• Fusillade à Las Vegas. Stephen Paddock, un Américain de 64 ans, a ouvert le feu dimanche sur une foule lors d’un concert à Las Vegas, faisant 58 morts et 527 blessés, avant de se donner la mort. Il s’agit de la fusillade la plus meurtrière aux États-Unis, revendiquée par le groupe État islamique lundi après-midi, mais dont la responsabilité est mise en doute par le FBI et la CIA. Le journaliste Wassim Nasr, spécialiste des réseaux djihadistes, estime sur France 24 que si cette revendication s’avère opportuniste, « ce serait une première » pour l’organisation djihadiste, car jusqu’à aujourd’hui, ses revendications « étaient fiables ».

  • Attaque au couteau à Marseille. Un homme de 29 ans a poignardé mortellement deux jeunes femmes dimanche sur le parvis de la gare de Marseille. Il avait été interpellé le vendredi pour vol à l’étalage à Lyon et relâché le lendemain, bien que les policiers aient constaté qu’il s’agissait d’un Tunisien en situation irrégulière. Le ministre de l’Intérieur Gérard Collomb a saisi lundi l’Inspection générale de l’administration pour savoir pourquoi cet homme n’avait pas été placé en centre de rétention en vue de son expulsion.
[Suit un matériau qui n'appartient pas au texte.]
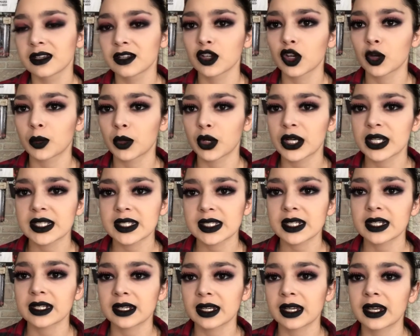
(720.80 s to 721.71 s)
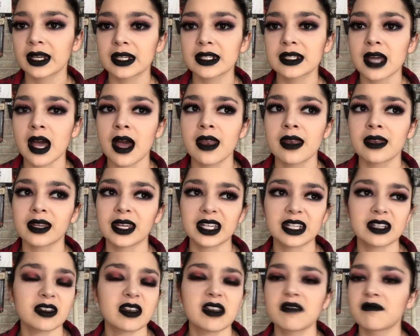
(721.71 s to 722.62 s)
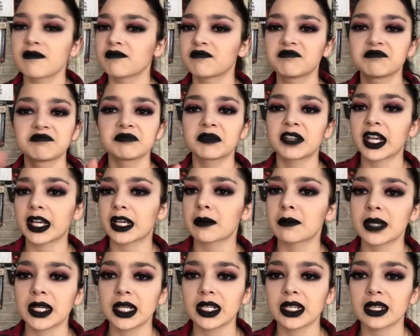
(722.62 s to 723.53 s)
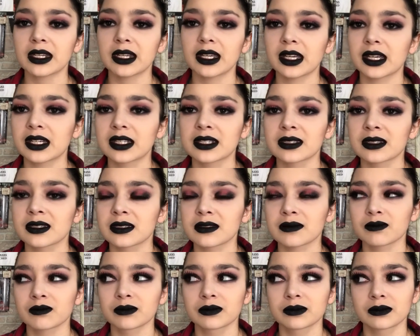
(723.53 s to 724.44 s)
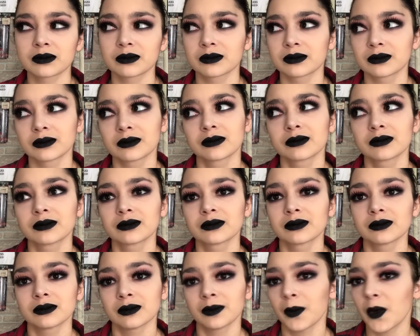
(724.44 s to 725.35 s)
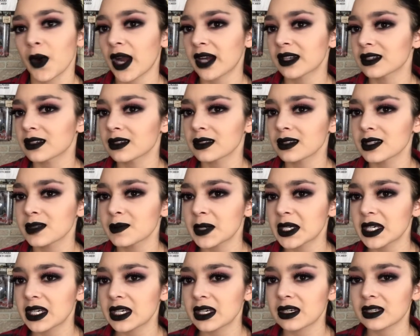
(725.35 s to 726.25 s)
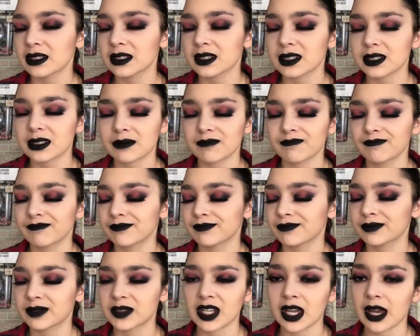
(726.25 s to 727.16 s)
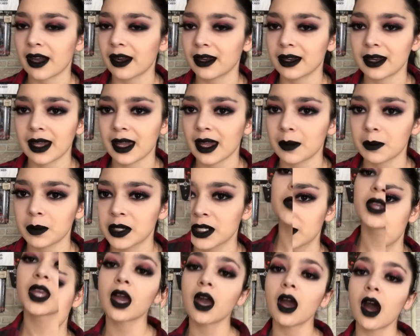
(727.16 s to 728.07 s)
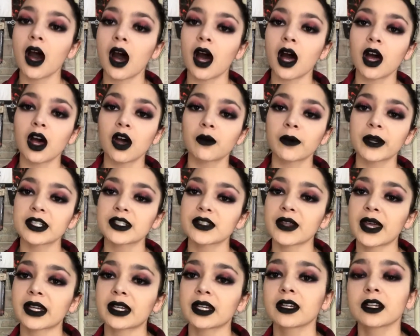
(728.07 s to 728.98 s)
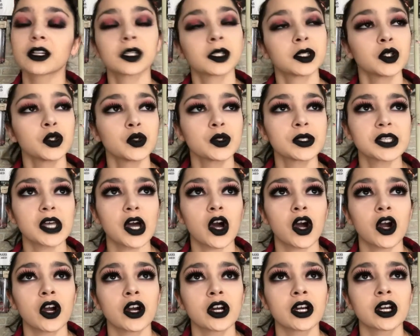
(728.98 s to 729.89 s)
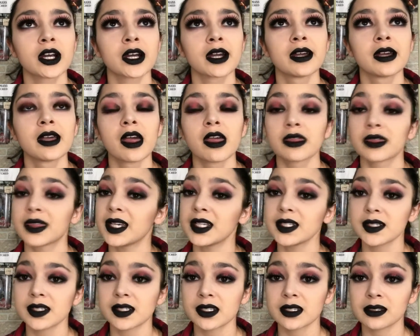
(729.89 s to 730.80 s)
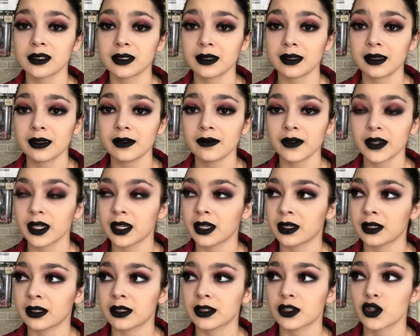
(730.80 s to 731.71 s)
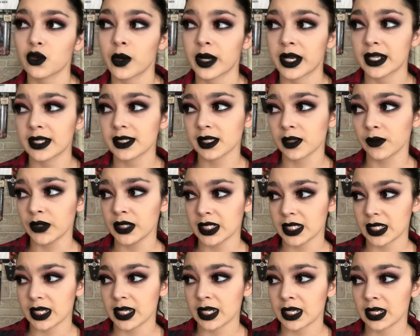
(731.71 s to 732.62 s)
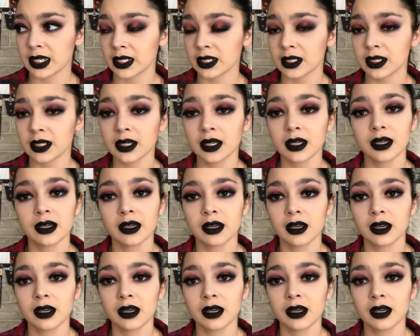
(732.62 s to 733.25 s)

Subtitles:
your barista to get it done like immediately, because practically speaking, it's not gonna happen. All right, so that concludes our things to leave in 2017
  • Entente entre le Hamas et le Fatah. Le Premier ministre palestinien Rami Hamdallah a réuni mardi son gouvernement dans la bande de Gaza. Ce rendez-vous symbolisait un début de réconciliation entre le Fatah, contrôlant l’Autorité palestinienne qui administre la Cisjordanie, et le Hamas, qui a pris le contrôle de la bande de Gaza en 2007. Pour montrer la réalité de la réconciliation, il faudrait qu’il y ait une annonce d’élections, estime Jean-Paul Chagnollaud, président de l’Institut de recherche et d’études Méditerranée Moyen-Orient dans La Croix : « Cela donnerait aux dirigeants palestiniens la possibilité de rebondir sur le plan intérieur, car ils sont totalement discrédités par rapport à la population, et de reprendre une initiative forte sur le plan international. »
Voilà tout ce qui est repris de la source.